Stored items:
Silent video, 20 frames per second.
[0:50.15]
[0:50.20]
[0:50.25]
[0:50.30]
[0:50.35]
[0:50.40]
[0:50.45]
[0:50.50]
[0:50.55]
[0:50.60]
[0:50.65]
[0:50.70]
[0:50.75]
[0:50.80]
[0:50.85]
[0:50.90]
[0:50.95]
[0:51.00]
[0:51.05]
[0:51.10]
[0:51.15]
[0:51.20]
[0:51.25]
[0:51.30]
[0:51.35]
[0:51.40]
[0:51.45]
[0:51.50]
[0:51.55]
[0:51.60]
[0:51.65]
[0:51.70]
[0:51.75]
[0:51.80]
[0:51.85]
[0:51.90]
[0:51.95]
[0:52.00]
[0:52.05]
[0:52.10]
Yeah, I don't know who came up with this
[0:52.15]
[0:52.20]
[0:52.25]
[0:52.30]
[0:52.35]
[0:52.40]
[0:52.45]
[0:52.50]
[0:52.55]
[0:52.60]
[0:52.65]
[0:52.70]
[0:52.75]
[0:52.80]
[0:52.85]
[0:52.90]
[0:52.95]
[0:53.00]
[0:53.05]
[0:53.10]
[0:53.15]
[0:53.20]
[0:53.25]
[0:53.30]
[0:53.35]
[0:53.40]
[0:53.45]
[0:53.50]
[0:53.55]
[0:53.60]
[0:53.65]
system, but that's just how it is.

Task goal: Nothing in the records may be left out; reproduce them exactly.

Result:
Silent video, 20 frames per second.
[0:50.15]
[0:50.20]
[0:50.25]
[0:50.30]
[0:50.35]
[0:50.40]
[0:50.45]
[0:50.50]
[0:50.55]
[0:50.60]
[0:50.65]
[0:50.70]
[0:50.75]
[0:50.80]
[0:50.85]
[0:50.90]
[0:50.95]
[0:51.00]
[0:51.05]
[0:51.10]
[0:51.15]
[0:51.20]
[0:51.25]
[0:51.30]
[0:51.35]
[0:51.40]
[0:51.45]
[0:51.50]
[0:51.55]
[0:51.60]
[0:51.65]
[0:51.70]
[0:51.75]
[0:51.80]
[0:51.85]
[0:51.90]
[0:51.95]
[0:52.00]
[0:52.05]
[0:52.10]
Yeah, I don't know who came up with this
[0:52.15]
[0:52.20]
[0:52.25]
[0:52.30]
[0:52.35]
[0:52.40]
[0:52.45]
[0:52.50]
[0:52.55]
[0:52.60]
[0:52.65]
[0:52.70]
[0:52.75]
[0:52.80]
[0:52.85]
[0:52.90]
[0:52.95]
[0:53.00]
[0:53.05]
[0:53.10]
[0:53.15]
[0:53.20]
[0:53.25]
[0:53.30]
[0:53.35]
[0:53.40]
[0:53.45]
[0:53.50]
[0:53.55]
[0:53.60]
[0:53.65]
system, but that's just how it is.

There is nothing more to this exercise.